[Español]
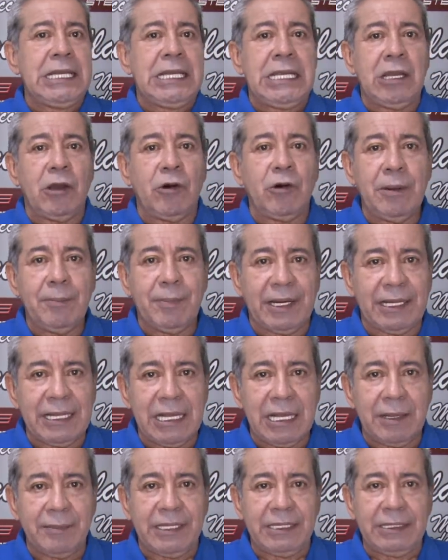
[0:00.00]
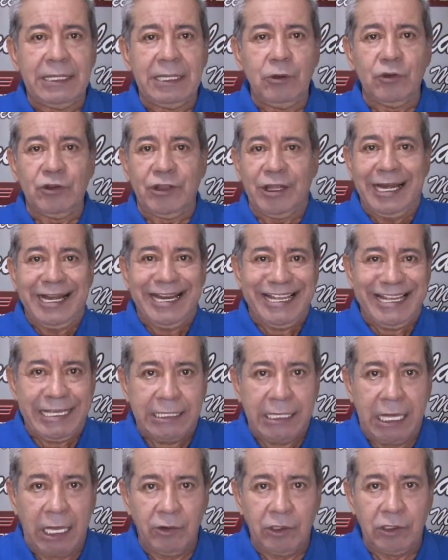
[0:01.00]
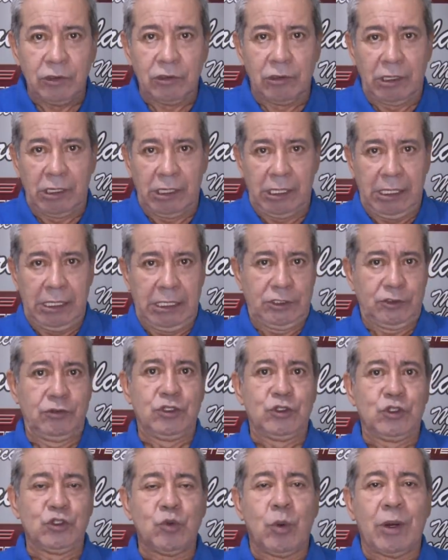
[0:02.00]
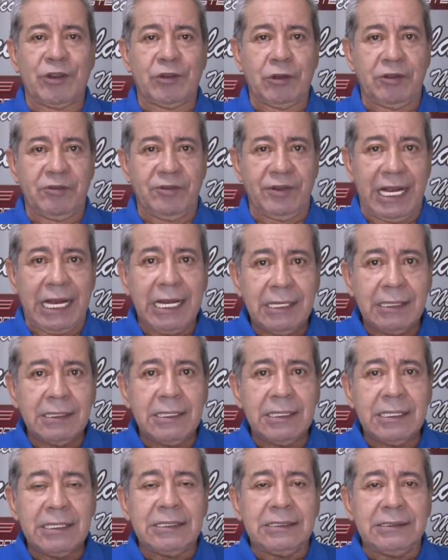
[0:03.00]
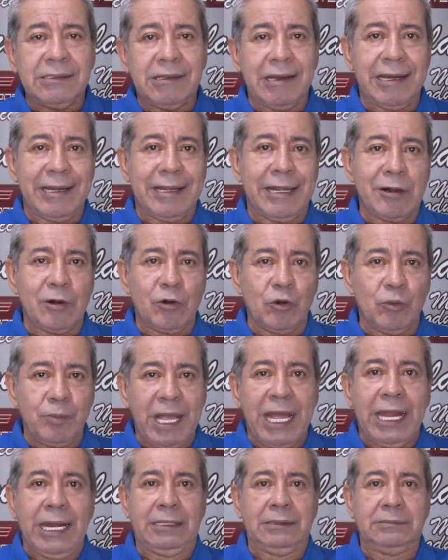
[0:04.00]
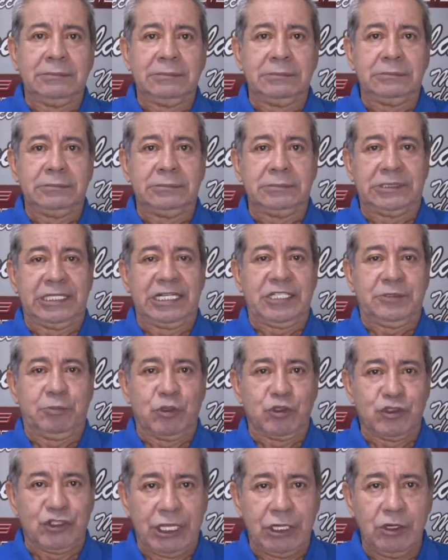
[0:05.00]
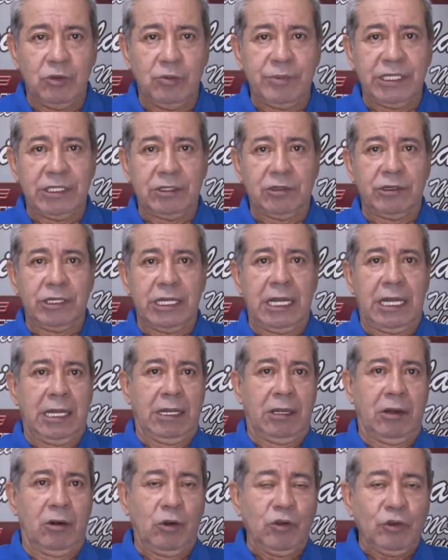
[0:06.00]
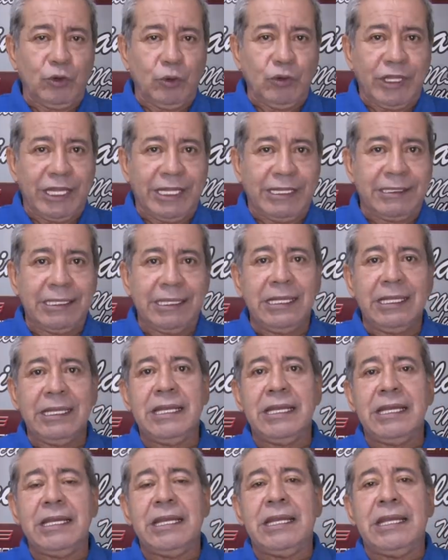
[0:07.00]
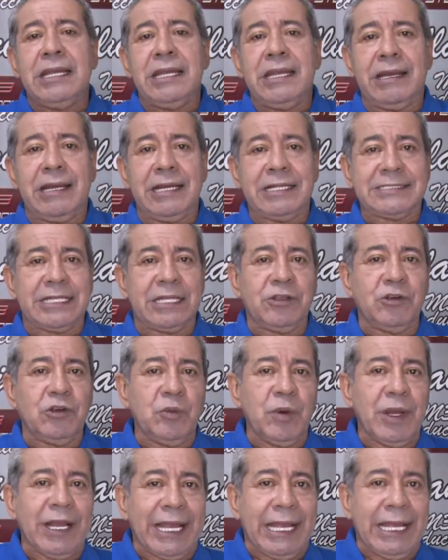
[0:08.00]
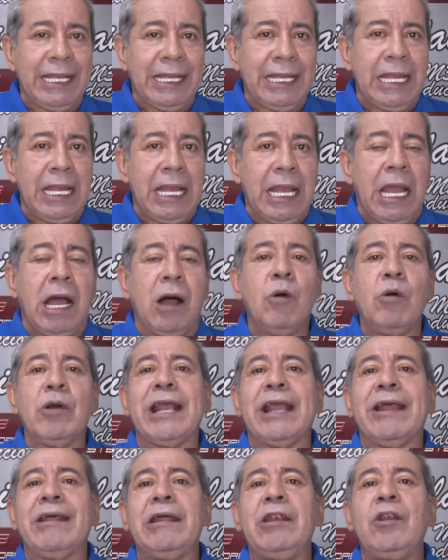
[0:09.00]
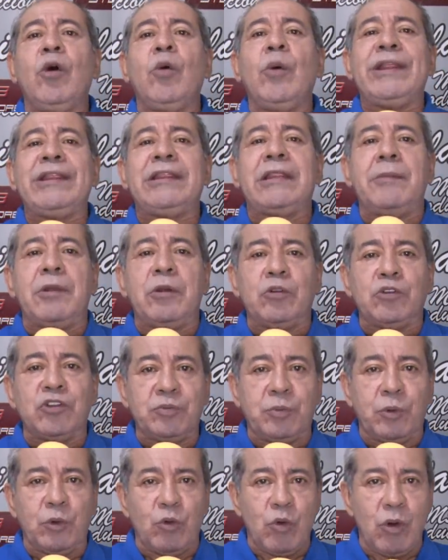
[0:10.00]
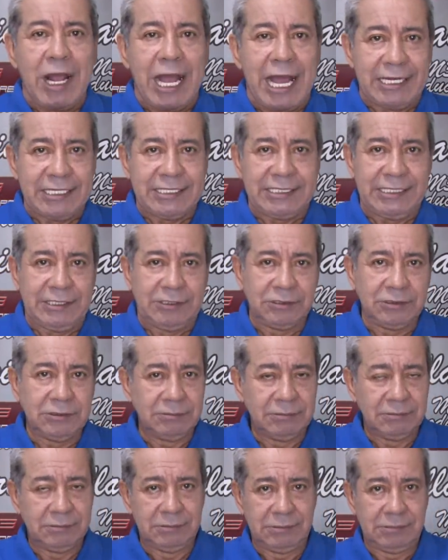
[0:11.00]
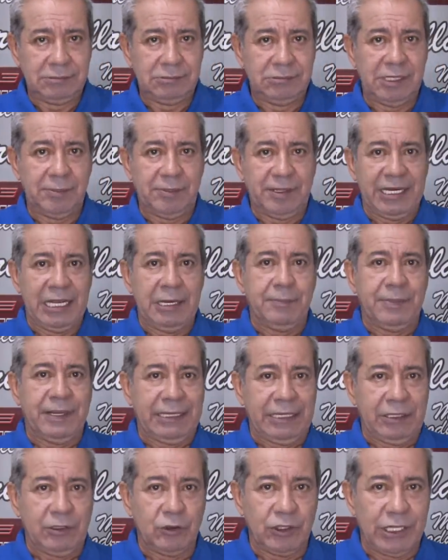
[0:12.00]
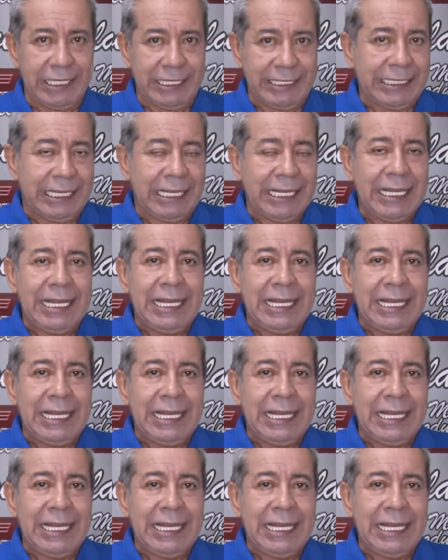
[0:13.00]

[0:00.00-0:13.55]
Y ahora prácticamente lo tiene liquidado en lo que son estos cuartos de final de la Liga Colombiana. 3 por 0, victoria contundente en el estadio de Ibagué, aunque quedan 90 minutos por jugarse, ¿no? Que apenas es el partido de ida.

___

- _Prompt_
Omit pictures and output the listing exactly.

- _The answer_
[Español]
[0:00.00]
[0:01.00]
[0:02.00]
[0:03.00]
[0:04.00]
[0:05.00]
[0:06.00]
[0:07.00]
[0:08.00]
[0:09.00]
[0:10.00]
[0:11.00]
[0:12.00]
[0:13.00]

[0:00.00-0:13.55]
Y ahora prácticamente lo tiene liquidado en lo que son estos cuartos de final de la Liga Colombiana. 3 por 0, victoria contundente en el estadio de Ibagué, aunque quedan 90 minutos por jugarse, ¿no? Que apenas es el partido de ida.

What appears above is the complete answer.